Nouvelles du recueil
Le recueil (dans son édition originale de 1885) est composé des vingt-et-une nouvelles suivantes :
- Le Crime au père Boniface (1884)
- Rose (1884)
- Le Père (1883)
- L'Aveu (1884)
- La Parure (1884)
- Le Bonheur (1884)
- Le Vieux (1884)
- Un lâche (1884)
- L'Ivrogne (1884)
- Une vendetta (1884)
- Coco (1884)
- La Main (1883)
- Le Gueux (1884)
- Un parricide (1885)
- Le Petit (1883)
- La Roche aux Guillemots (1883)
- Tombouctou (1883)
- Histoire vraie (1883)
- Adieu (1884)
- Souvenir (1884)
- La Confession (1885)
Édition Ollendorff
Dans la réédition Ollendorff de 1887, certaines nouvelles sont retirées :
- Le Crime au père Boniface (1884)
- Rose (1884)
- La Parure (1884)
- Une vendetta (1884)
- Une vendetta (1884)
- Coco (1884)
Les nouvelles suivantes sont ajoutées :
- Le Fermier (1886)
- Jadis (1880)
- La Farce (1883)
- Lettre trouvée sur un noyé (1884)
- L'Horrible (1884)
Analyse de l’œuvre
La signification du titre de l’œuvre
Le titre Conte du jour et de la nuit n'a pas été choisi au hasard. En effet, Maupassant a voulu mettre en évidence un contraste entre le jour et la nuit. Il a voulu marquer une opposition entre le clair et l'obscur. Le recueil questionne la monstruosité de l'homme et sa noirceur[3].
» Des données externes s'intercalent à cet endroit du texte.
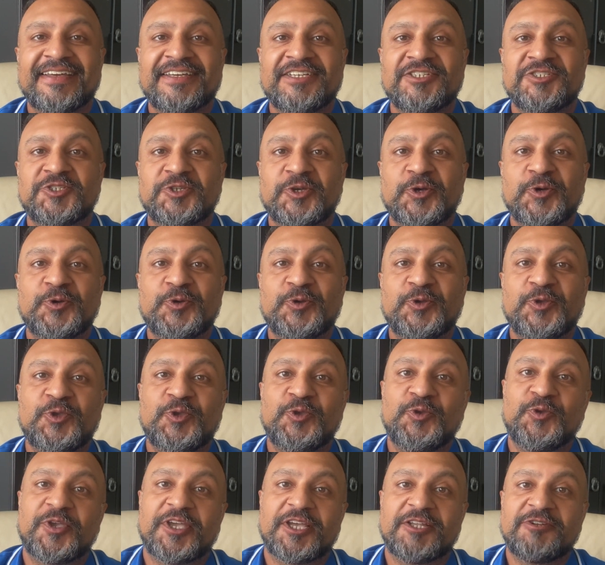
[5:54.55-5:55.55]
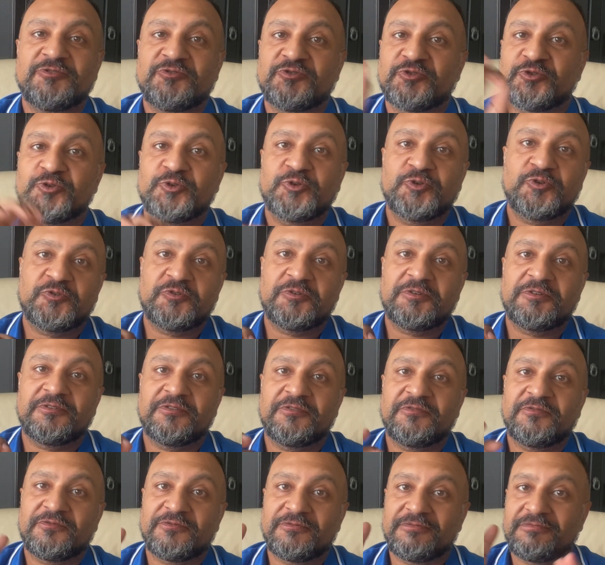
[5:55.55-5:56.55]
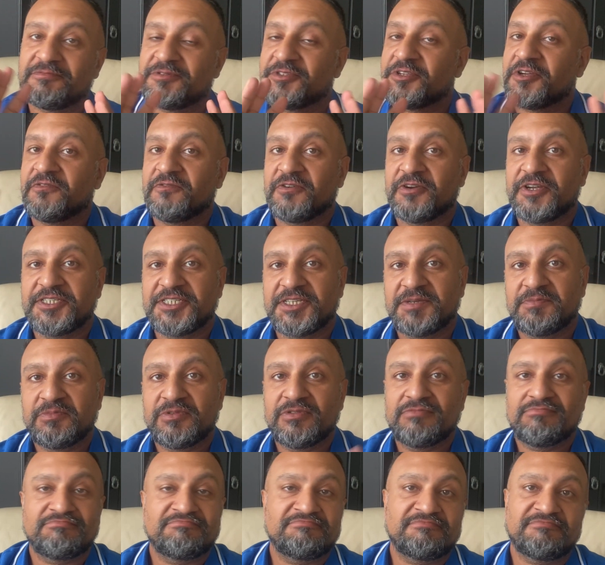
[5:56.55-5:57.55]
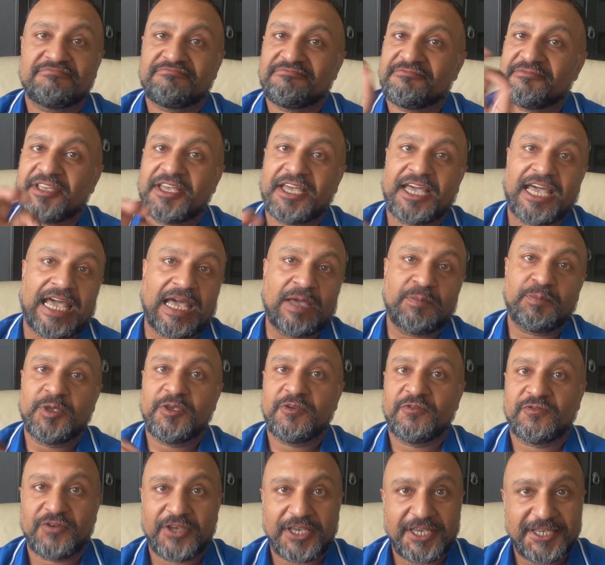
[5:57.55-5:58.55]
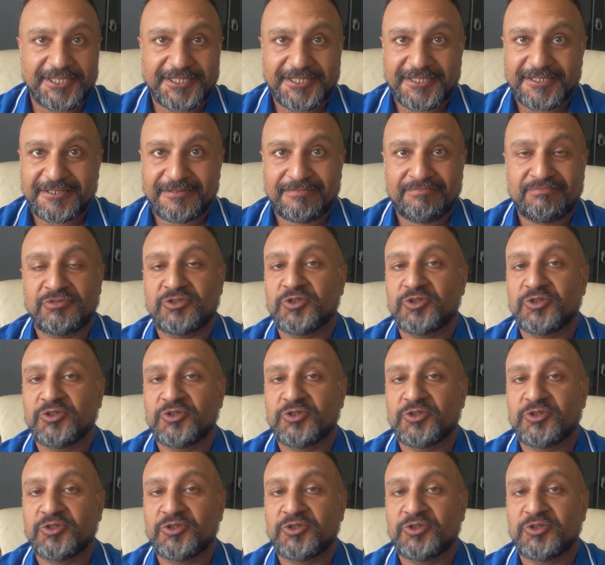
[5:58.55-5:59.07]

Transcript: So you can start very simple, a happy face.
Le titre du recueil crée l'idée d'un équilibre entre le jour et la nuit. Le bonheur clôt la série de ces six premiers contes. Mais à partir du septième texte, le recueil s'enfonce dans la nuit. Les contes : Rose, Le père, La Parure, Le Vieux, Un lâche, L'ivrogne, Une vendetta, Coco, La Main, Le Gueux, Un parricide, Le Petit, La Roche aux Guillemots, Tombouctou, Histoire vraie, Adieu, Souvenir et La Confession signalent les contes de la nuit (drames, meurtres, suicides)[4].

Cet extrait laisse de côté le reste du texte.